Extracted records:
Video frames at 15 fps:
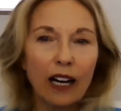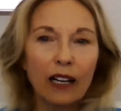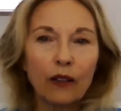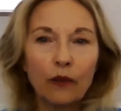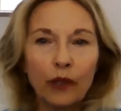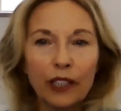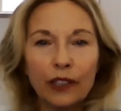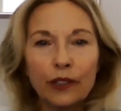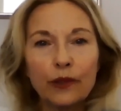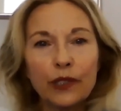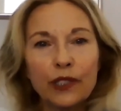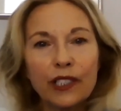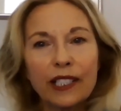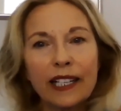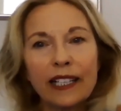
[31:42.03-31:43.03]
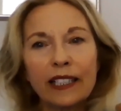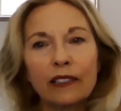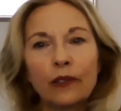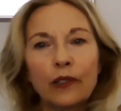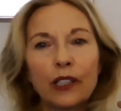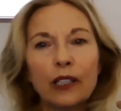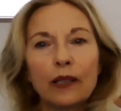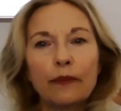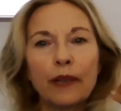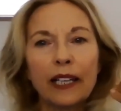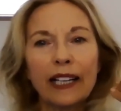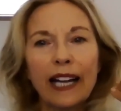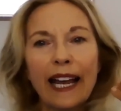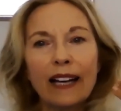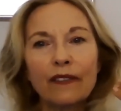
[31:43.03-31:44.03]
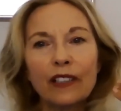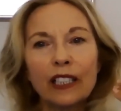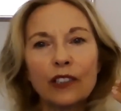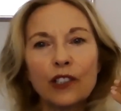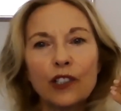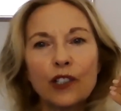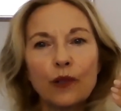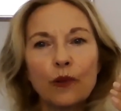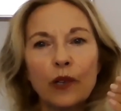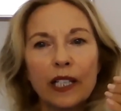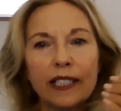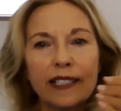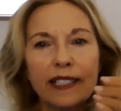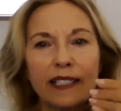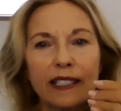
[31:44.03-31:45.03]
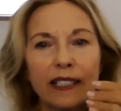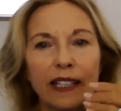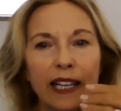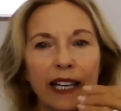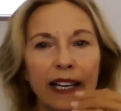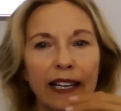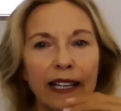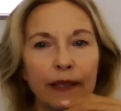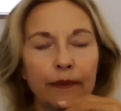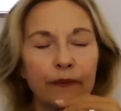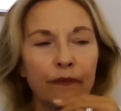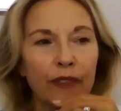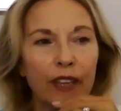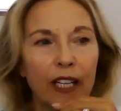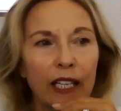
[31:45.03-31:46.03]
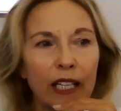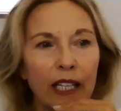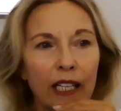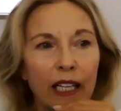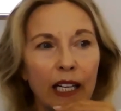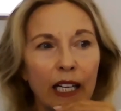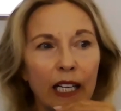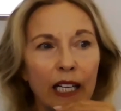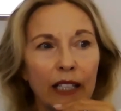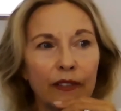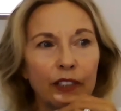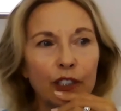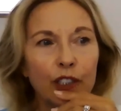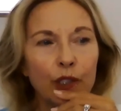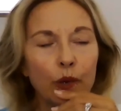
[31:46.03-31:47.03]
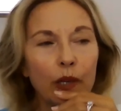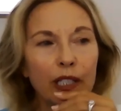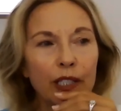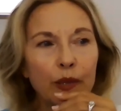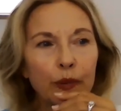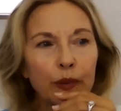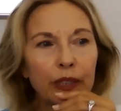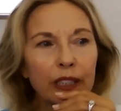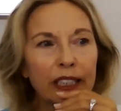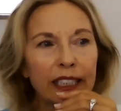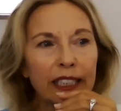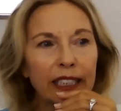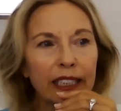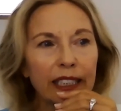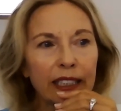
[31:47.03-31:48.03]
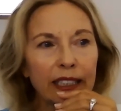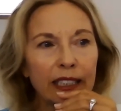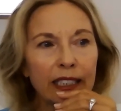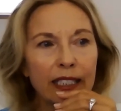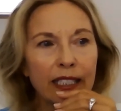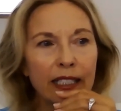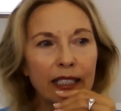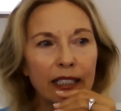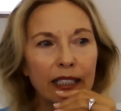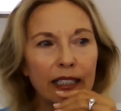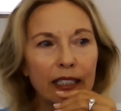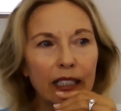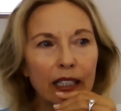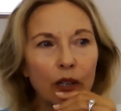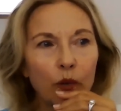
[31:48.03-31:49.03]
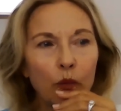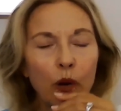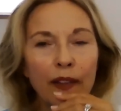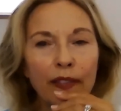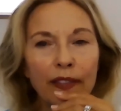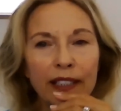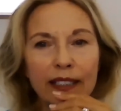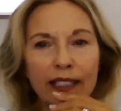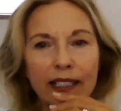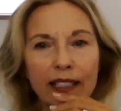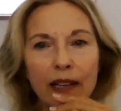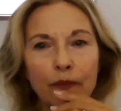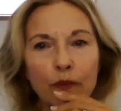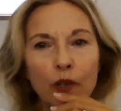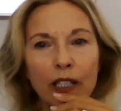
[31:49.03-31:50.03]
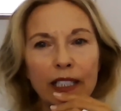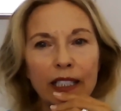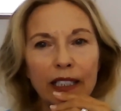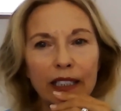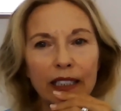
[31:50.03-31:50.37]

what you were saying, Laura, about having a choice today, the choice really is one that somewhat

**What this task involves:**
Transcribe exactly the lines from the one with "[31:46.03-31:47.03]" to the last line of the records, both included, so that no picture appears in the copy.

**Answer for this exercise:**
[31:46.03-31:47.03]
[31:47.03-31:48.03]
[31:48.03-31:49.03]
[31:49.03-31:50.03]
[31:50.03-31:50.37]

what you were saying, Laura, about having a choice today, the choice really is one that somewhat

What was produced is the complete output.